Había escuchado su voz enlatada en
el contestador unas quince veces desde que su amigo perdiera la vida en el
hospital, en medio de una de las tormentas de nieve más fuertes de ese
invierno. Él respiraba y por lo tanto vivía, pero se sentía como una pieza desencajada
en medio de un engranaje de alta precisión. Recordó aquel cuerpo frío e
inmóvil, el de un amigo ya sin vida. Hubiera deseado llorar con él y no por él;
no por el inmenso vacío que les había dejado como legado; no por la sensación
de pérdida que avanzaba como un vertido de alquitrán y que ya manchaba el 95%
de su corazón. El 5% restante se ocupaba en seguir latiendo. Abrió su trozo de
armario. En eso siempre habían sido muy equitativos. Luego abrió la parte que
le correspondía a ella. Deslizó los dedos por sus vestidos, olió sus camisetas.
Se sentó en el borde de la cama y lloró solo. Amargamente.

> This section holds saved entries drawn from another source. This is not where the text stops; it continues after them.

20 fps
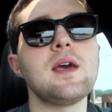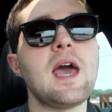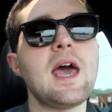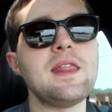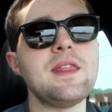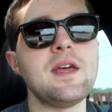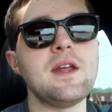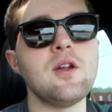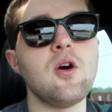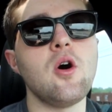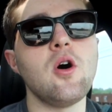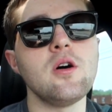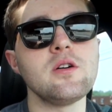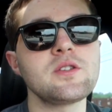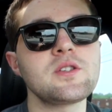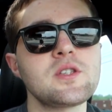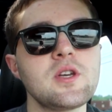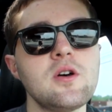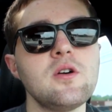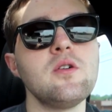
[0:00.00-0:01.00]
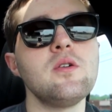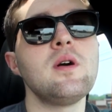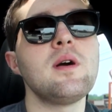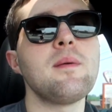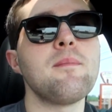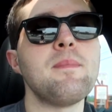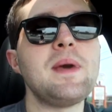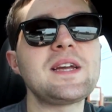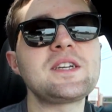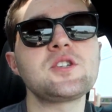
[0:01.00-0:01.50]
and then also
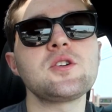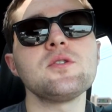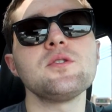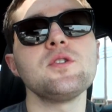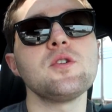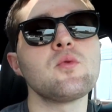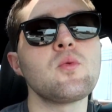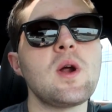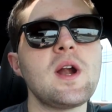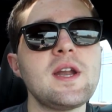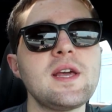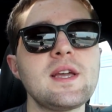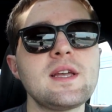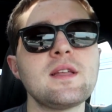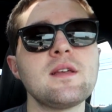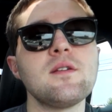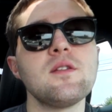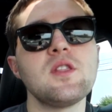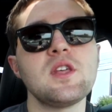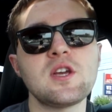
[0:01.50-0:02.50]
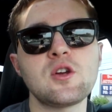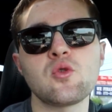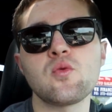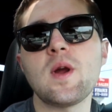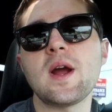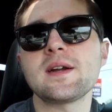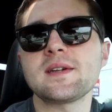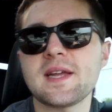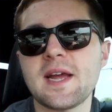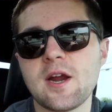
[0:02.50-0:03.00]
make sure you're running the
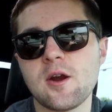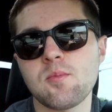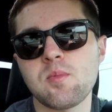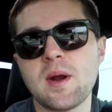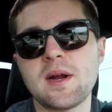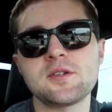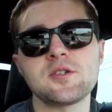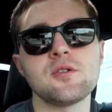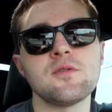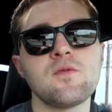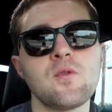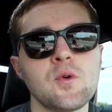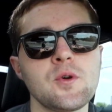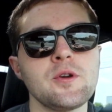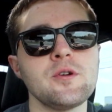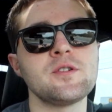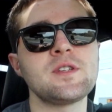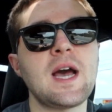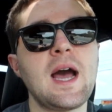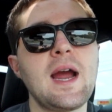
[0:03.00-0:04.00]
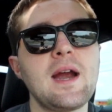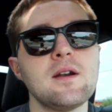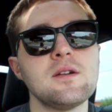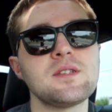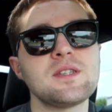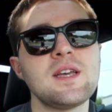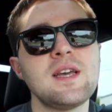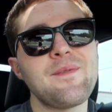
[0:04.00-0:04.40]
correct air pressure for your tires.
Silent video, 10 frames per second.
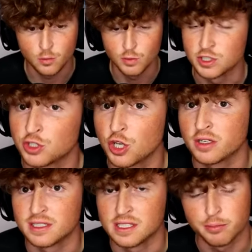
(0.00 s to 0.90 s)
which is
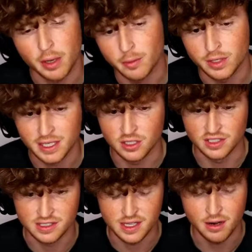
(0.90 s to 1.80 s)
good because he probably would have
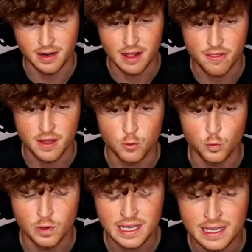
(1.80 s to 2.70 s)
killed us there. And
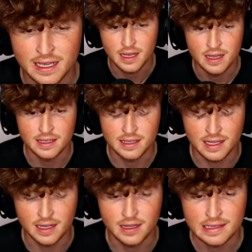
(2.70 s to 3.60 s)
then we
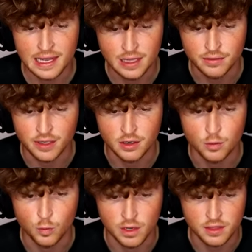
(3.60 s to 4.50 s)
get on the elevator
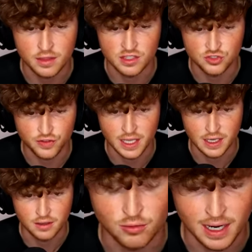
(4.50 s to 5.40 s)
with this
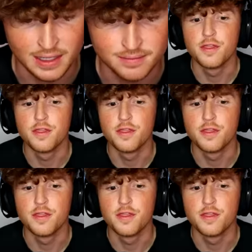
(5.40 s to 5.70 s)
fella, right?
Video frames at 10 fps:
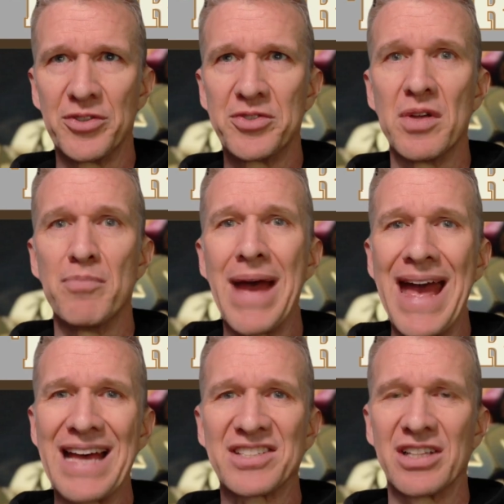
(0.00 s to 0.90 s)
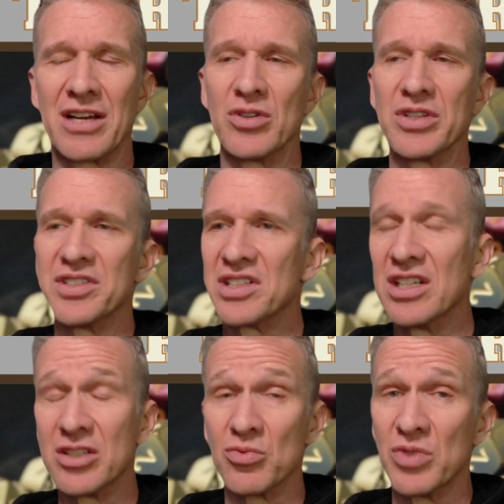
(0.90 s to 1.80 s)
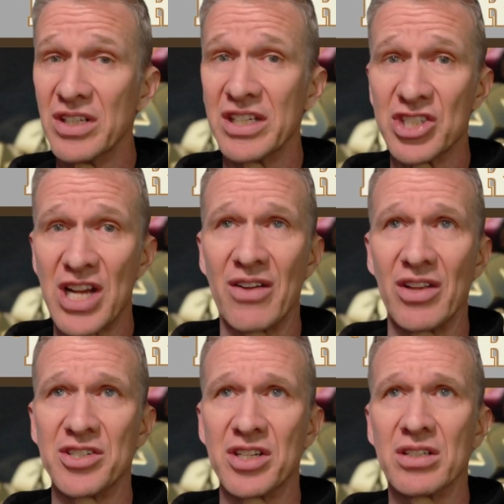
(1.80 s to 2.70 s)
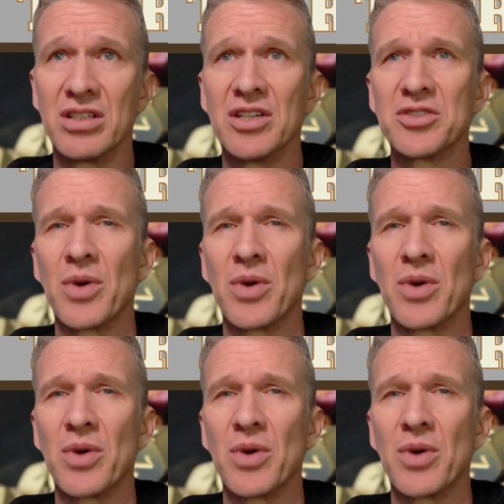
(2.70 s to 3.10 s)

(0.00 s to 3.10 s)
to the mass level is really challenging. So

El cuento había cambiado. Se había
reinventado en su propio papel. Ahora caperucita no temía al lobo. Se había
despojado de su capa y una noche más se divertía, bailaba y se dejaba querer.

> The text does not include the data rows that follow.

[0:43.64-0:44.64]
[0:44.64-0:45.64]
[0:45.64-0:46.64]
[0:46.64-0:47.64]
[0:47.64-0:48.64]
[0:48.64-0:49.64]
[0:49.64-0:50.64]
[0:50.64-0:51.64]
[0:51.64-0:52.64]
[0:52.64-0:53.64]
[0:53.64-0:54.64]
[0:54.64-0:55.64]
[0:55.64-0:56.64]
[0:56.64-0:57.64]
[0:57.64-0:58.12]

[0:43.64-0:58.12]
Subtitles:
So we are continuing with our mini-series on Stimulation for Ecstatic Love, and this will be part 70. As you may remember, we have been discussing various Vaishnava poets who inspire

No estaba acostumbrada a beber. Solo hacía una excepción con la cerveza
artesanal que fabricaba su suegro en casa, entre ollas, termómetros y
recipientes para fermentar. Tras la tercera copa, cayó de bruces en mitad de la
pista de baile. Un foco lila, rojo, azul, blanco... la iluminaba de forma
intermitente. Se llevó las manos a la cara. Le dolía la cabeza. Se arrastró
hasta un sofá algo apartado y permaneció sentada en el suelo, con la cabeza
apoyada sobre el tapiz agrietado del asiento. Entre luces, voces apagadas y la vibración
de los altavoces se quedó dormida.
Quizás era momento de empaquetar sus
cosas. La situación no parecía que fuese a revertir. Le pesaba no poderse
disculpar, hablar con ella. ¡Cuatro años no se podían haber esfumado con los
gritos que lanzaron al viento! Casi
había pasado una semana. Solo una semana pero toda una semana en la que no
había tenido noticias de ella. El tiempo era relativo pero en su caso el peso
de la impotencia aumentaba cada día unas cuantas toneladas más. Quería berrear
que la amaba. Que la necesitaba. Que aquello no tenía sentido sin ella. Quizás
era momento de enfriar la mente.
Se despertó en la habitación del
motel. No recordaba cómo había llegado pero supo que no quería despertarse allí ni
un día más. Había dejado de llover y un tímido color azul parecía querer tintar
el cielo. Puso el hervidor en marcha y se preparó una infusión de sobre. El
líquido caliente le reconfortó. Sintió una profunda nostalgia. Miró el teléfono que permanecía en la mesita
junto a la cama. El paso del tiempo lo había dotado de un color amarillento
nada favorecedor. Todo allí era frío y decadente. Dejó el motel con una idea
muy clara y se dirigió a la estación de autobuses.
Era ya de noche. Estaba sentado
frente al ordenador cuando escuchó la llave en la puerta.